In 1920 the League of Nations was founded, Arthur Meighen became Canada’s ninth prime minister, Agatha Christie published her first mystery, and Nelson celebrated its first official library.
On Tuesday, Oct. 27 at 7 p.m., the Nelson Public Library celebrates its 95th birthday with fun, entertainment, door prizes, delicious things to eat, and the launch of a new cookbook with a literary twist. All are invited.
The evening’s entertainment includes the appearance of Gretchen Hatt Gibson, daughter of hotel proprietor Edwin Phair (the library stands on the former site of the Phair hotel) played by Susan LeFebour, plus some musical surprises. Displays, door prizes, and plenty of time for socializing are all part of the program.

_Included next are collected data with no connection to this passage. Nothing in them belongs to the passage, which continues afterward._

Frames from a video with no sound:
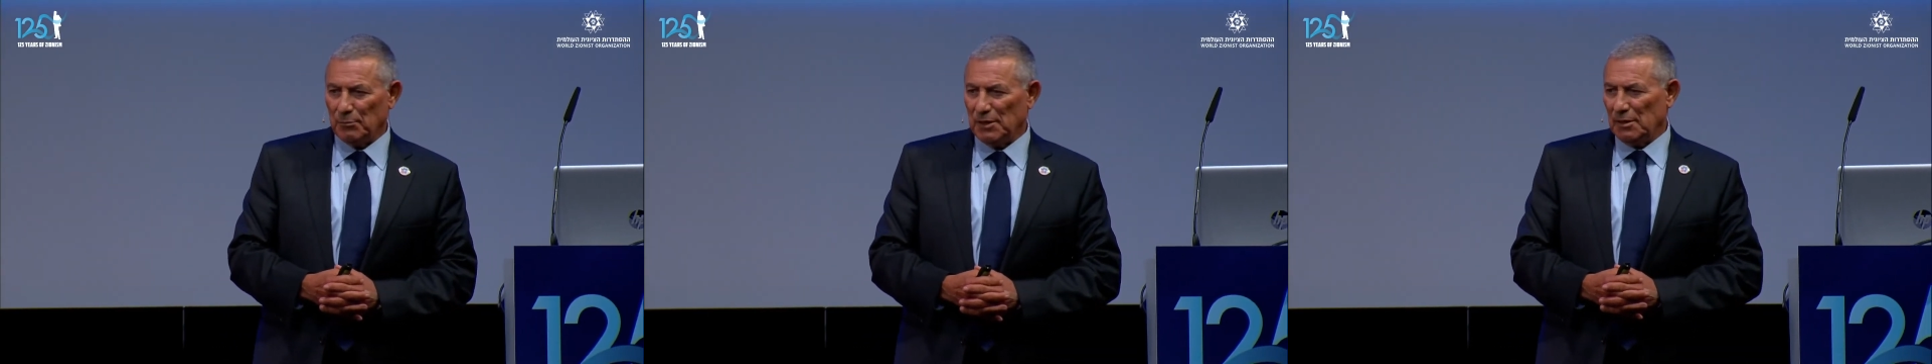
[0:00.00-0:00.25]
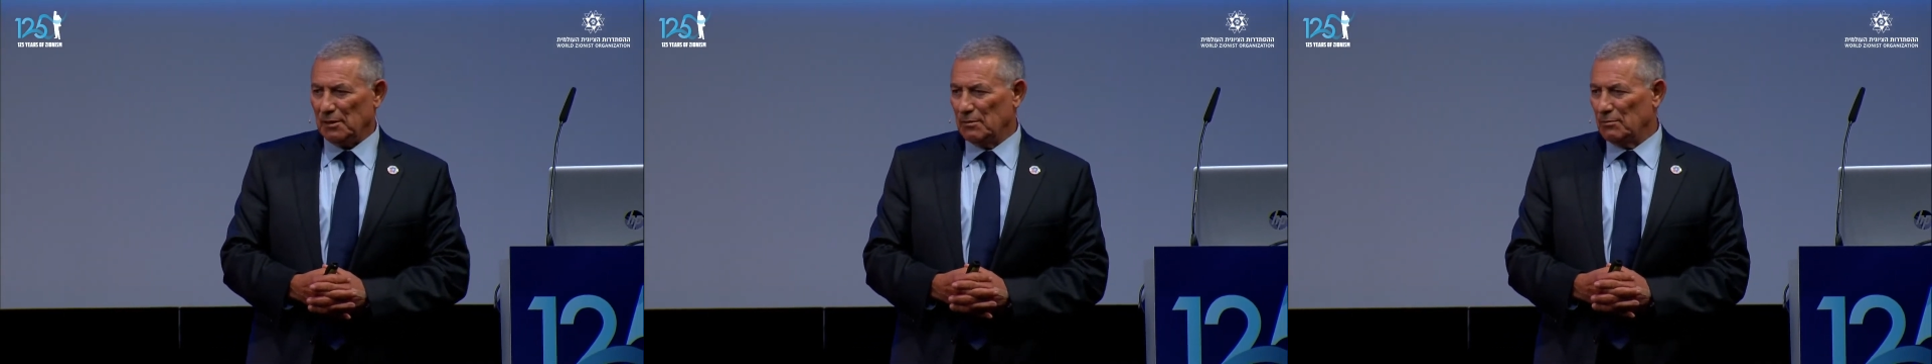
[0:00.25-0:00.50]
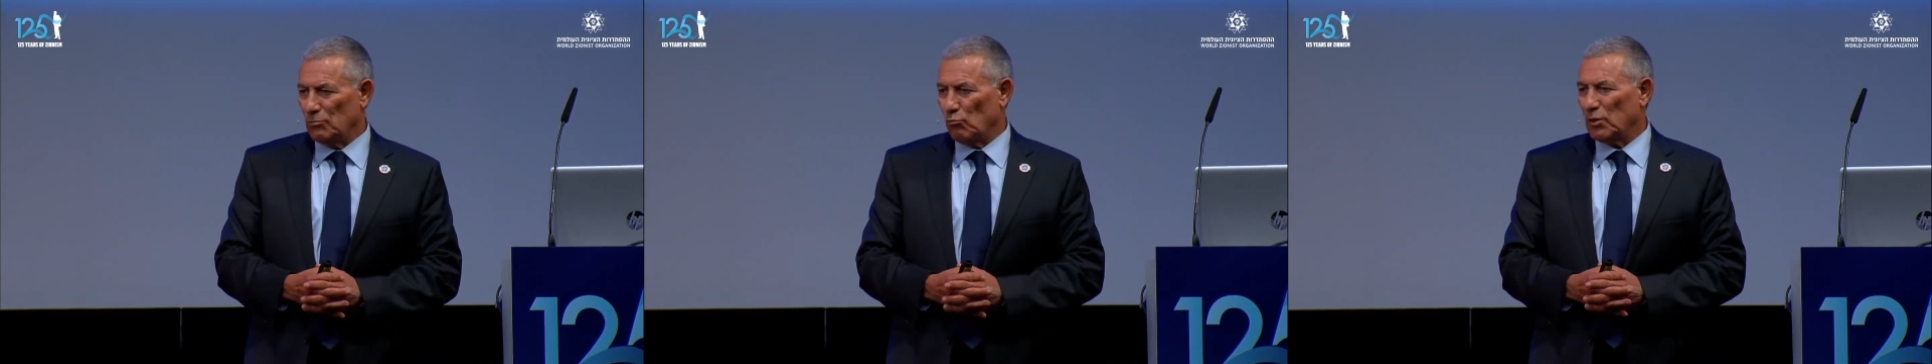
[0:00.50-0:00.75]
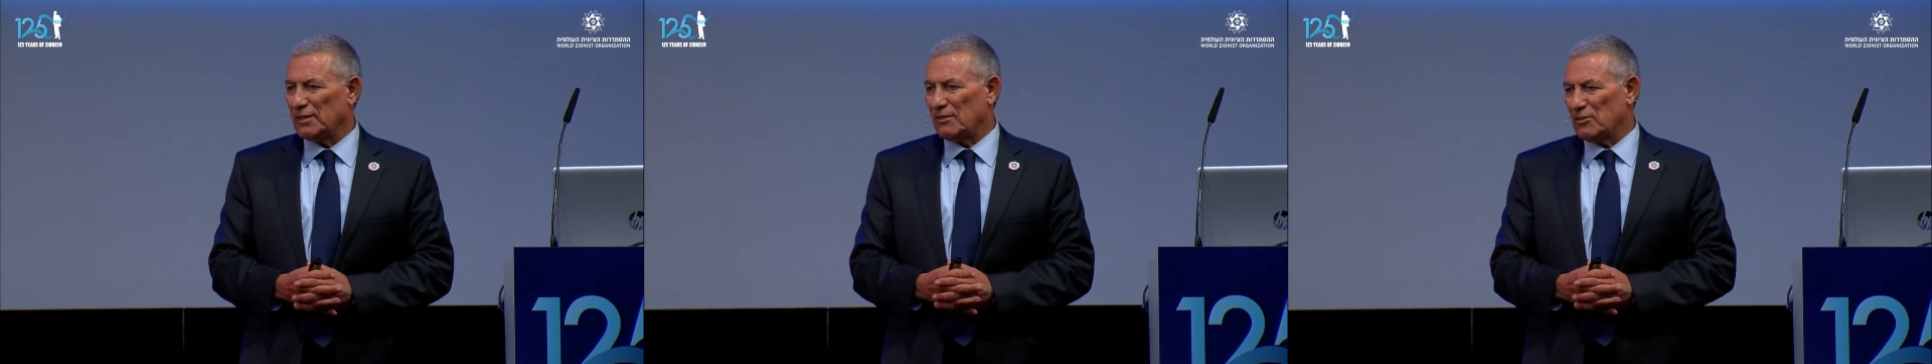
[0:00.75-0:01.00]
me
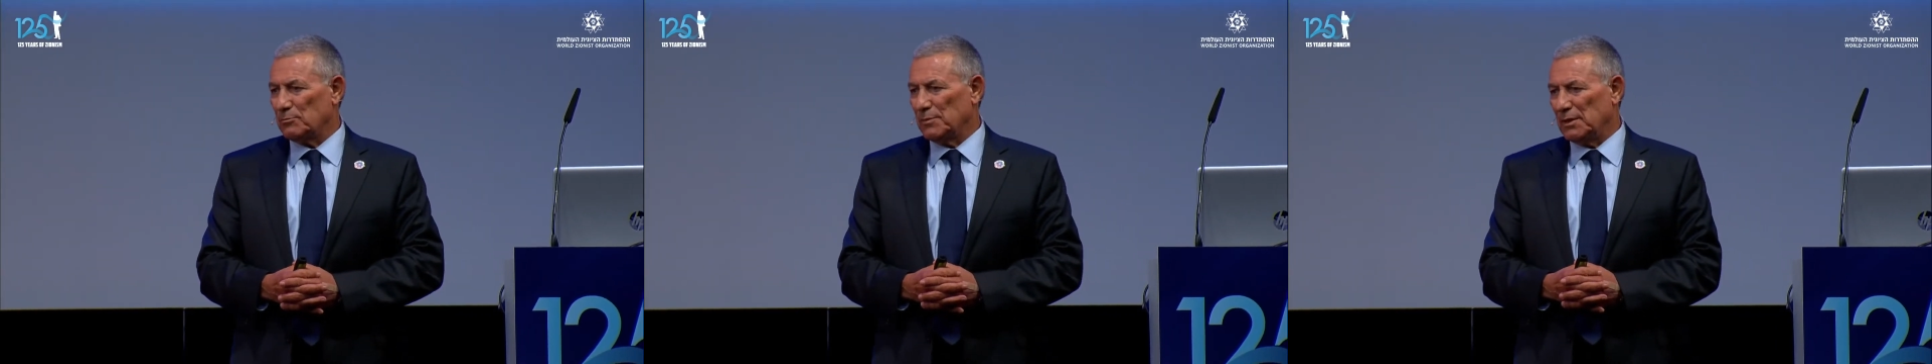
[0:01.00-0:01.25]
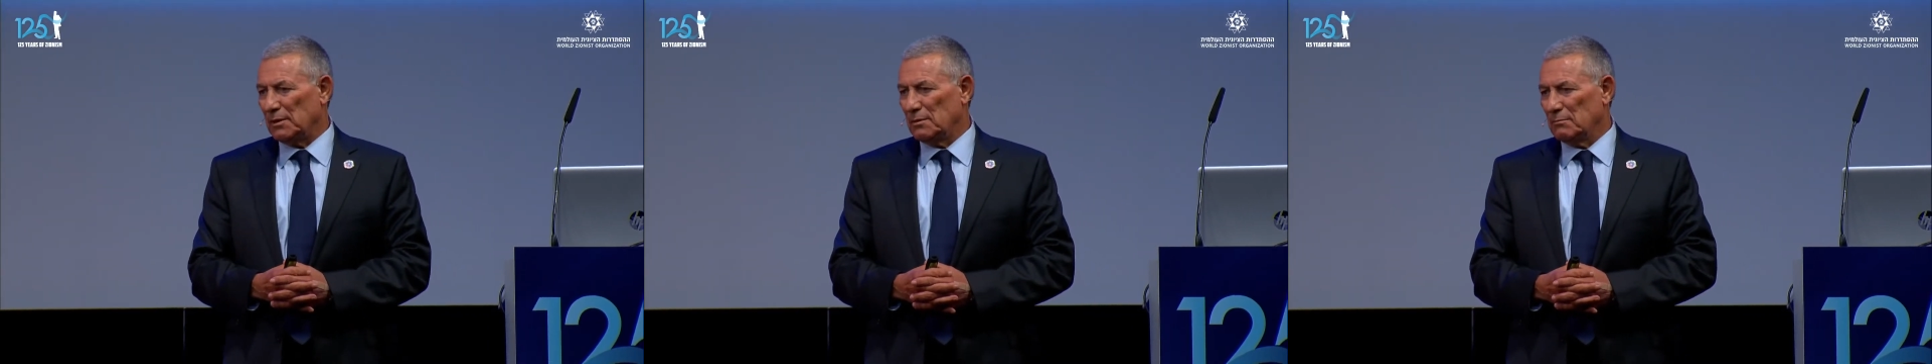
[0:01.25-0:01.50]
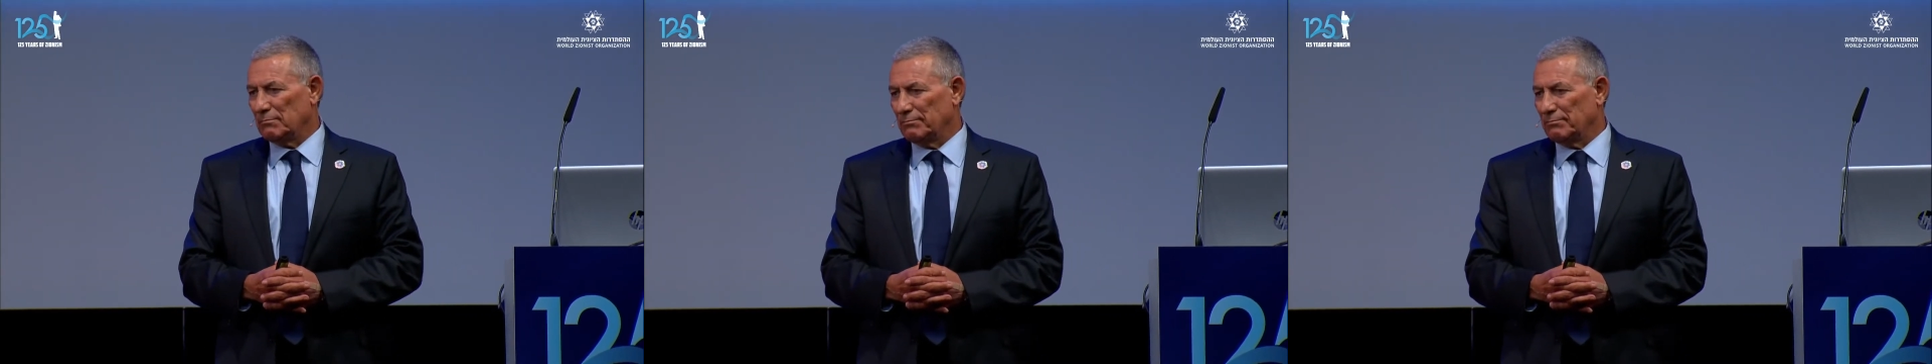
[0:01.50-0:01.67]
what does it mean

The event is also the official launch of the library’s new book Pairings: a compendium of beloved recipes and books from the chefs of Nelson. The gorgeous 144-page full colour cookbook features inspired recipes from 27 Nelson chefs with mouth-watering photographs by David Gluns, as well as reading recommendations from the chefs themselves.

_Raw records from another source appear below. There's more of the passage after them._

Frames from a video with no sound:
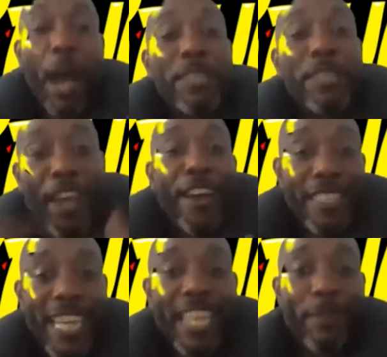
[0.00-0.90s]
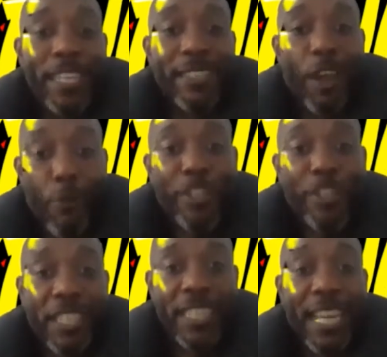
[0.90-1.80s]
I'm a turntablist
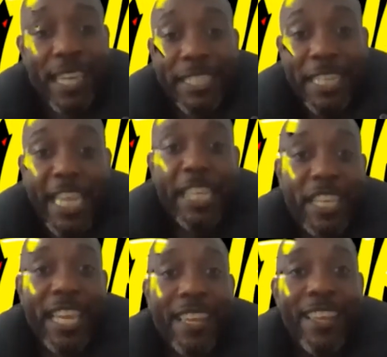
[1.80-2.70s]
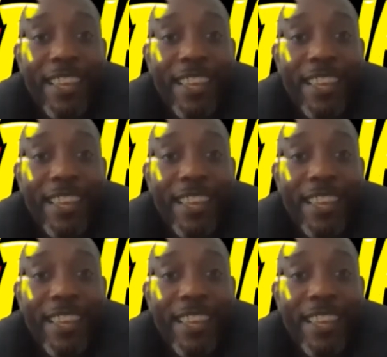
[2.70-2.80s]
originally as a DJ.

Appetizers and desserts provided by Nelson’s restaurants are on the evening’s menu. Copies of the cookbook will be for sale, with proceeds to benefit the library’s collections.

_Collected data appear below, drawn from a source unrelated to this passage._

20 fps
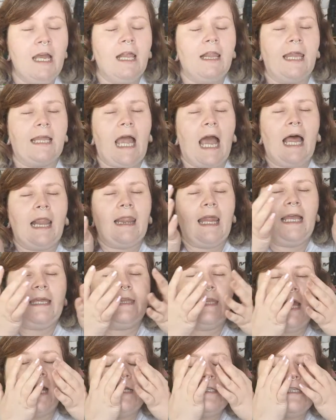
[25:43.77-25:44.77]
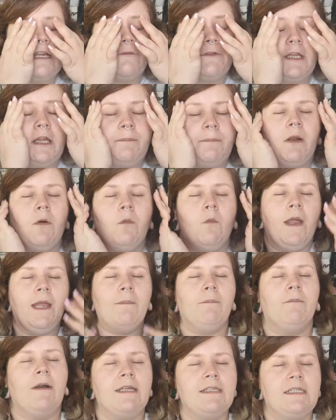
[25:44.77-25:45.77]
Like, I like the idea of a little bit of
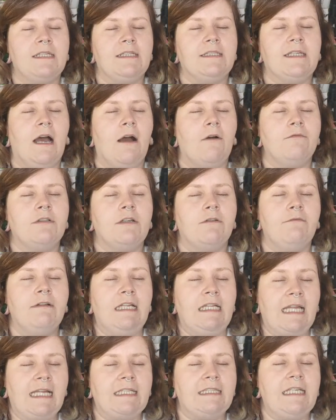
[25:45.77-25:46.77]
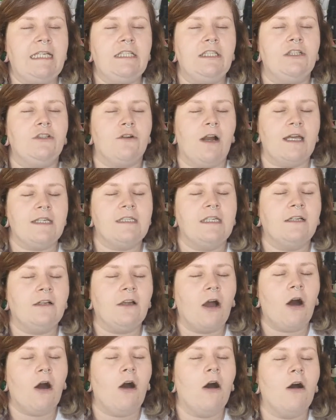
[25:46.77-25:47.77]
weight pressing down to really like de-stress and
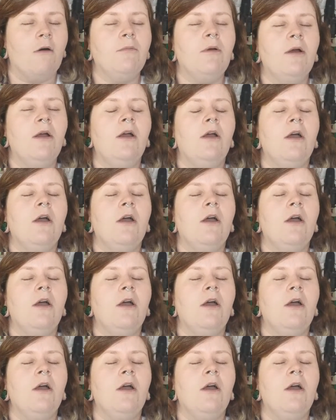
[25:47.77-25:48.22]
calm.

Books and reading have been a part of Nelson’s history since news agent Gilbert Stanley became custodian of Nelson’s first reading room in 1891. By 1899 a Nelson Miner reporter had trouble finding his way through the library — by then located at Baker and Ward streets — because of the crowds. Now in the digital age, the library has changed dramatically, but some things have stayed the same.
“The Nelson Public Library remains one of the busiest small libraries in the province,” says chief librarian June Stockdale. “We’re tremendously proud of our library, and we’re expecting a great turnout to celebrate this milestone birthday.”